SAXFELS project receives RÅC funding
CSSB Group leader Charlotte Uetrecht (Uni Siegen, HPI and DESY) and collaborators, Erik Marklund from Uppsala University and Carl Caleman from Uppsala University/DESY (CFEL) received funding from the Röntgen-Ångström Cluster (RÅC), a Swedish-German research collaboration, for their Small Angle X-ray Free Electron Laser Scattering (SAXFELS) project. This four-year project, with a combined funding of 1.75 million EUR, will develop a new method for examining macromolecular structures by integrating and developing powerful techniques for gas-phase sample manipulation with X-ray diffraction imaging.

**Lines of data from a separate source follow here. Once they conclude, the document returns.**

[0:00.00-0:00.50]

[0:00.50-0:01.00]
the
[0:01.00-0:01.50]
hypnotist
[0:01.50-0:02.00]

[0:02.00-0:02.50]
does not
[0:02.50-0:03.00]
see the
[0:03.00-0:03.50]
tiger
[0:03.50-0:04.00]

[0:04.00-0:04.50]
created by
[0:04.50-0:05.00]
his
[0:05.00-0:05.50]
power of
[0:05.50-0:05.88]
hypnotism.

To understand how biological molecules such as viral proteins function, research must examine the structures of these molecules. The new SAXFELS project will combine the strengths of two techniques used for structural determination: Native mass spectrometry (MS) amd small-angle X-ray scattering (SAXS). Native mass spectrometry (MS) takes macromolecular complexes from solution into to the gas phase and separates them according to their mass-to-charge ratios while SAXS is a powerful diffraction imaging technique that provides structural information about biomolecules in solution. “Combining the complementary strengths of SAXS and MS, we are planning to take SAXS to the gas phase at an X-ray free electron laser (XFEL) in this SAXFELS project,” explains Uetrecht.

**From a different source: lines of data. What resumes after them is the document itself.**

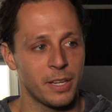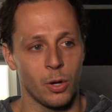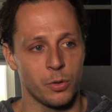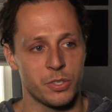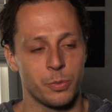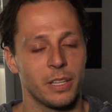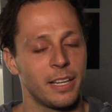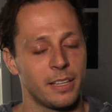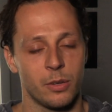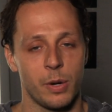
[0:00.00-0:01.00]
coach, real
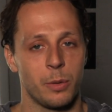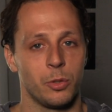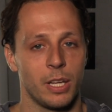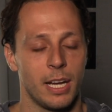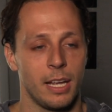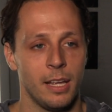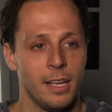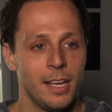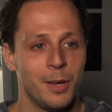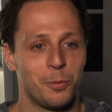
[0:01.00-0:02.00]
like incredible guy,
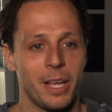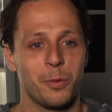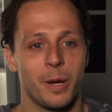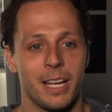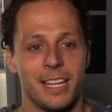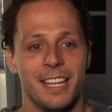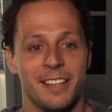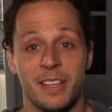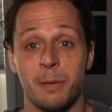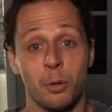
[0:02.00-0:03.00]
right away,
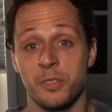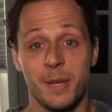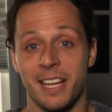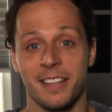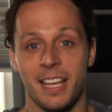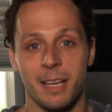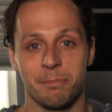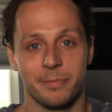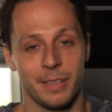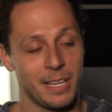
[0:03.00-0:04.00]
he pulls me out of the game.
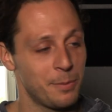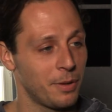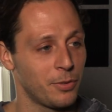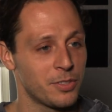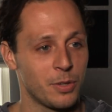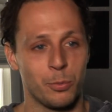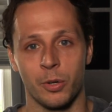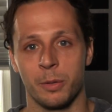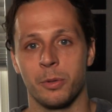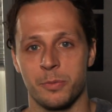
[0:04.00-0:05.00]
Like, hit my first
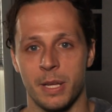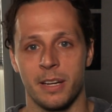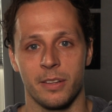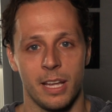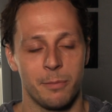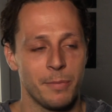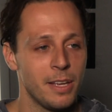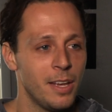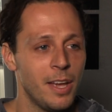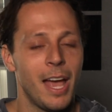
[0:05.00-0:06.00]
3-pointer, pulls me out of the game.
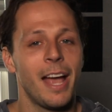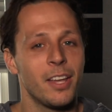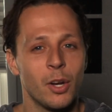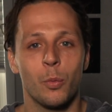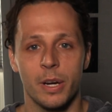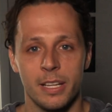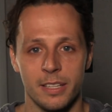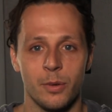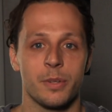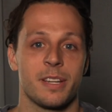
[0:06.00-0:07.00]
You know, what I
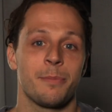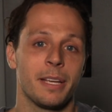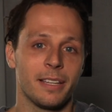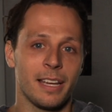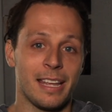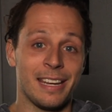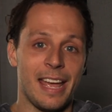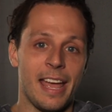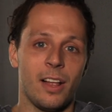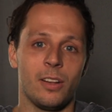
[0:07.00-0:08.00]
did was I made like an
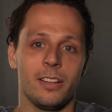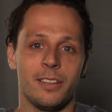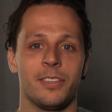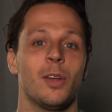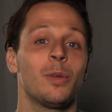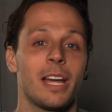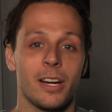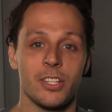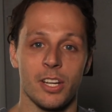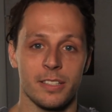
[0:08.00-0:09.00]
L. If you know
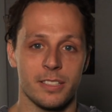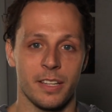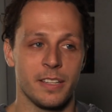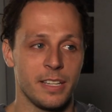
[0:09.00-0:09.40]
Larry Johnson on the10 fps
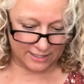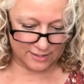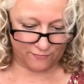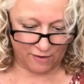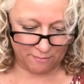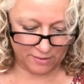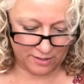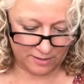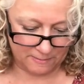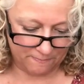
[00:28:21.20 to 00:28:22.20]
because
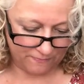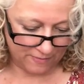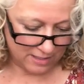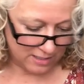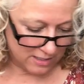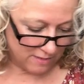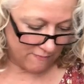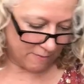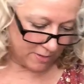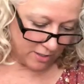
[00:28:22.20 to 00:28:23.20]
fabric
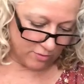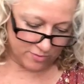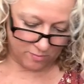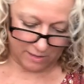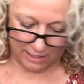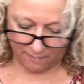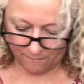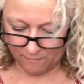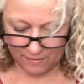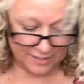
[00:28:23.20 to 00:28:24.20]
fabric goes away.
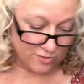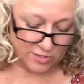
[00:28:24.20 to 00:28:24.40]
Well, these are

SAXFELS will adapt the prototype delivery system developed by the Horizon 2020 project MS SPIDOC, which is coordinated by Charlotte Uetrecht. The existing delivery system, which transports subpopulations of a protein solution to the European XFEL SPB beamline, will be altered to accommodate gas phase SAXS at Eu XFEL’s Soft-X-ray Port (SXP), a beamline where users are able to set-up their own experiment stations. The new technique will be tested on various coronavirus proteins including SARS-CoV-2 nsp complexes.
“An oriented gas-phase SAXS for XFEL has not been developed anywhere else in the world and will make the SXP beamline unique,” explains Uetrecht “We will merge state-of-the-art MS techniques with diffractive imaging techniques at XFEL, to make a large technology leap for SAXS.” She also notes that the SAXFELS is a technique that the scientific community will be able to use at other X-ray facilities such as DESY’s PETRA III beamlines or Lund University’s MAX IV.
“Since its inception, CSSB has been collaborating with colleagues from Sweden with the help of RÅC funding,” notes Kay Gruenewald CSSB’s scientific director “SAXFELS is an exciting new project and I am looking forward to see it develop.”